You also get protection from “stupid user syndrome”, whereby the drive will go into lock down if left unattended for a specified period of time (5 to 99 minutes), requiring PIN entry to start up again. The drive also does this when ejected from any host, or when the lock button is pressed on the keypad.
Is being ultra-secure worth the premium that the device costs? That isn’t easy to answer, and will depend upon your data protection and regulatory compliance requirements. Maybe it’s better put the other way: can your organisation afford not to invest in truly secure data portability technology?

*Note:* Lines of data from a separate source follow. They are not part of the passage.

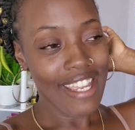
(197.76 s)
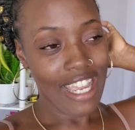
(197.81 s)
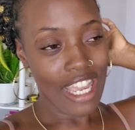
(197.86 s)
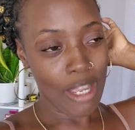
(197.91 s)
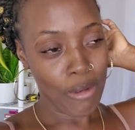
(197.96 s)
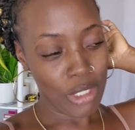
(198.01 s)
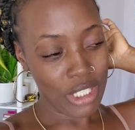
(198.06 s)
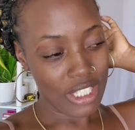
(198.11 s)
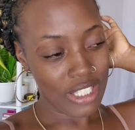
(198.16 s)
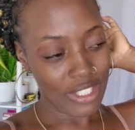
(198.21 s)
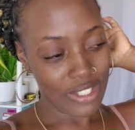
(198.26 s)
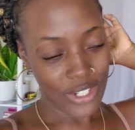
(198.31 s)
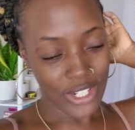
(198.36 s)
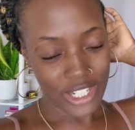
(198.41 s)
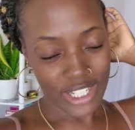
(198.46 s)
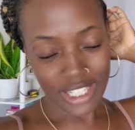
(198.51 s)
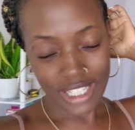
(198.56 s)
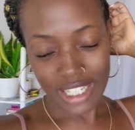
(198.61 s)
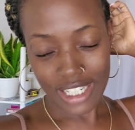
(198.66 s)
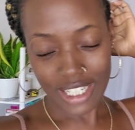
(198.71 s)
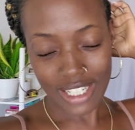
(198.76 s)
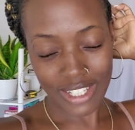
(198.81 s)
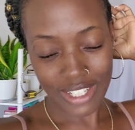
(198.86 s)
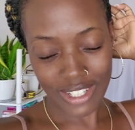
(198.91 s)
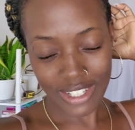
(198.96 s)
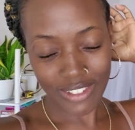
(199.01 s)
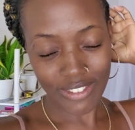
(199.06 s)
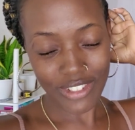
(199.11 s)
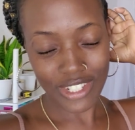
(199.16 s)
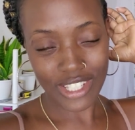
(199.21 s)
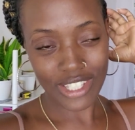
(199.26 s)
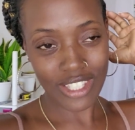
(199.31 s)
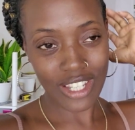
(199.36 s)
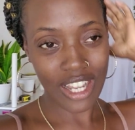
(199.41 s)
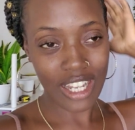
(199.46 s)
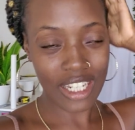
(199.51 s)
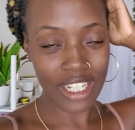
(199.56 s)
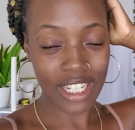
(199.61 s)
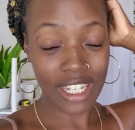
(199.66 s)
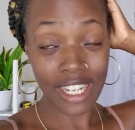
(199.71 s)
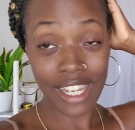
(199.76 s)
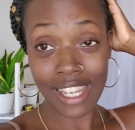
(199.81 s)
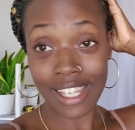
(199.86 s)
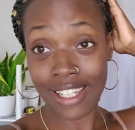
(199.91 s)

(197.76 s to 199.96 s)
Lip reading: I'm gonna start restocking,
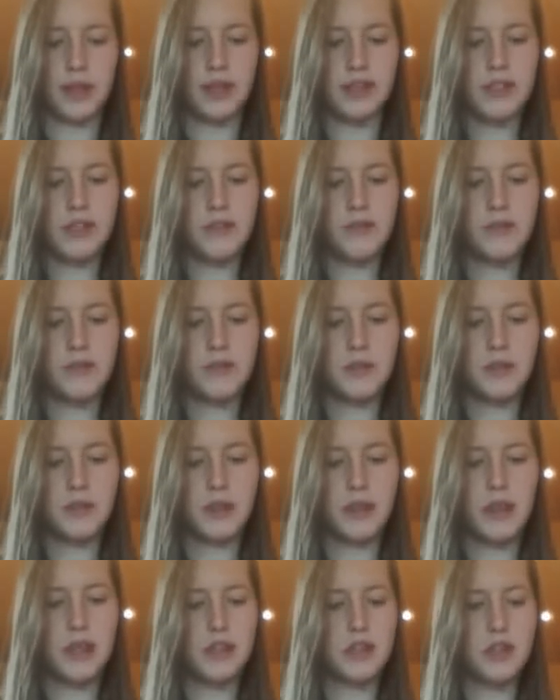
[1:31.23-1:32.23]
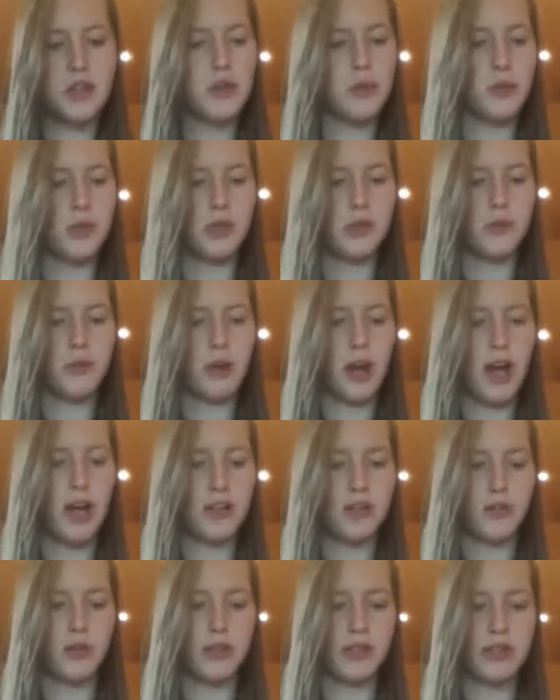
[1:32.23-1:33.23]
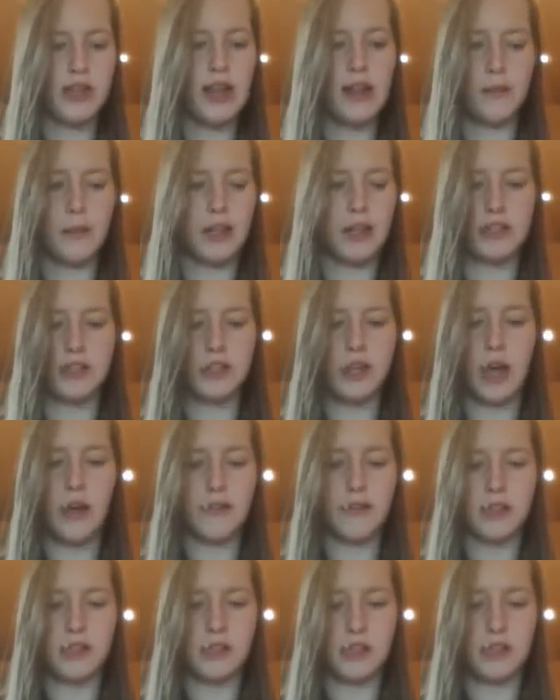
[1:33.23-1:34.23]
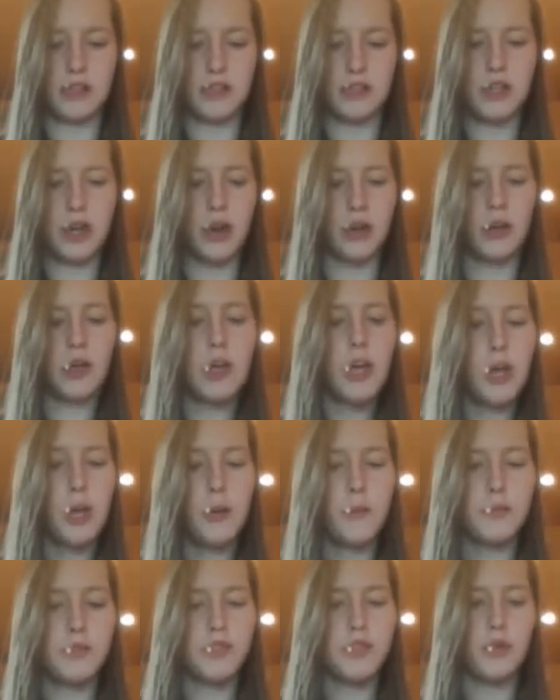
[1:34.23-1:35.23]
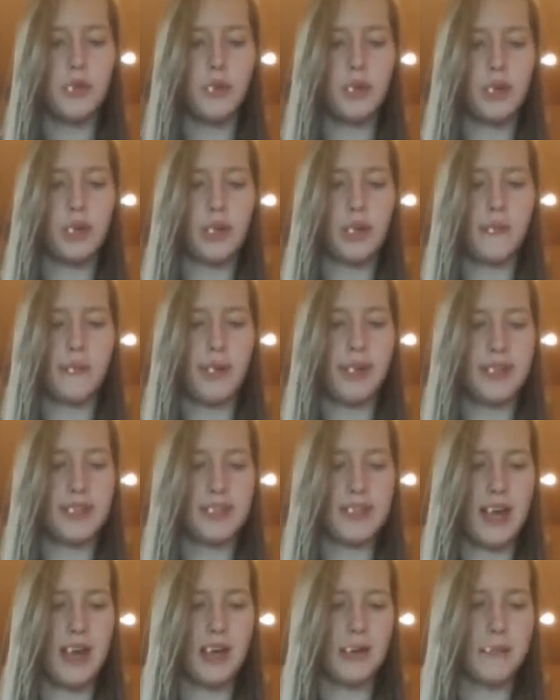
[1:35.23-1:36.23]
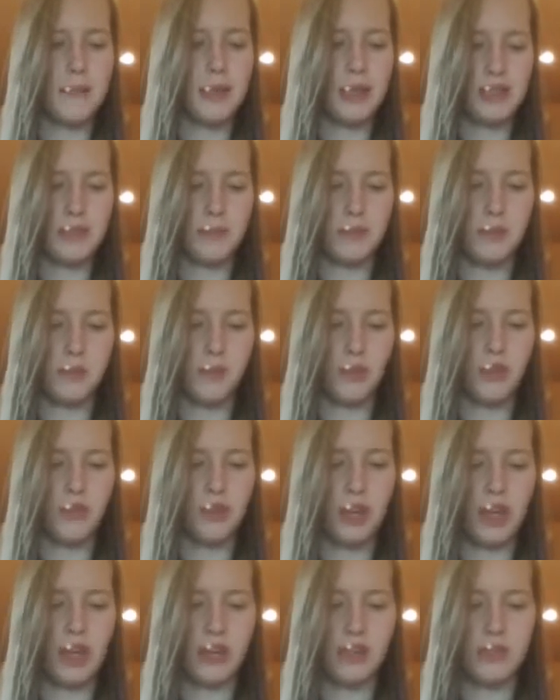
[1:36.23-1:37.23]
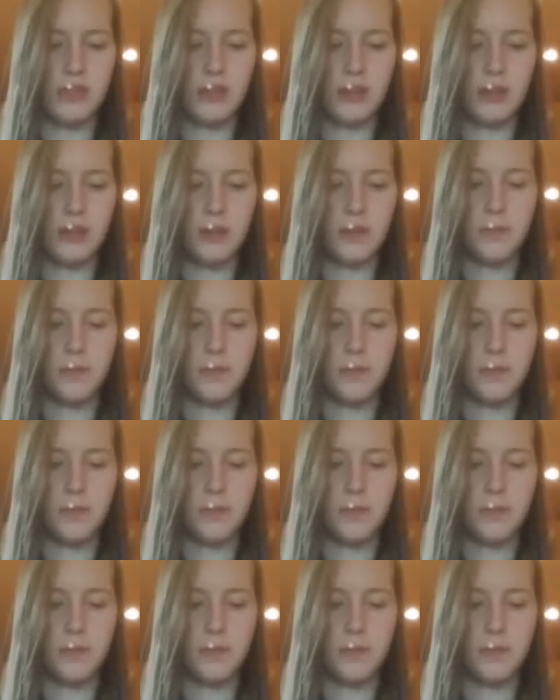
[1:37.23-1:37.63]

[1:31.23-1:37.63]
As if he too were surprised or unsettled by the softness in his tone, Mr. Thornhill bent down and picked up his briefcase.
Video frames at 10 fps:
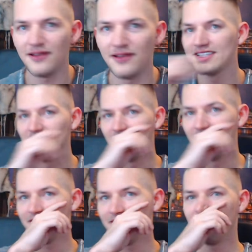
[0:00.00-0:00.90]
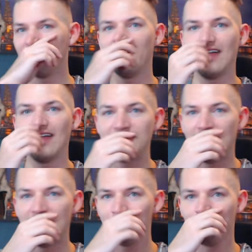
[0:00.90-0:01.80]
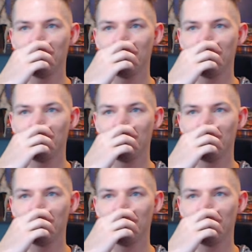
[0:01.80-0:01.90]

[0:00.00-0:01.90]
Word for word: You think it's the lighting over there? Are you on a laptop?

The 124mm x 84mm x 20mm (225g) device I’ve been testing is a “spinning rust” version, which is the cheapest route to entry. My 500GB drive, which I discovered packs a pretty reliable 7,200rpm SATA 600 WD Black laptop drive inside, runs at a price of around $400. The 2TB spinning rust version takes that up to $500.
My CrystalDiskMark 5 sequential read/ write testing revealed that the drive was tittle different, despite the hardware encryption, to any other USB 3.1 external drive I had to hand. The SSD versions of the drive will improve the speed, but at a cost: the512GB equivalent is a hefty $800. The iStorage website has details of all the variants inthe range, with price and distributor information.
So, two big questions: is it the most secure portable hard drive ever made? I will venture the Carlsberg response: probably. Should you rush out and buy one? Possibly. If you’re a home user playing at data privacy without the regulators breathing down your neck, probably not. For you, software encryption is secure enough if you do it properly. Of course, doing it properly is the difficult bit and that’s the uncertainty the diskAshur Pro 2 removes. For any organisation that needs to transport sensitive data – and wants to make absolutely certain it’s as secure as it can be in transit – it’s a no-brainer.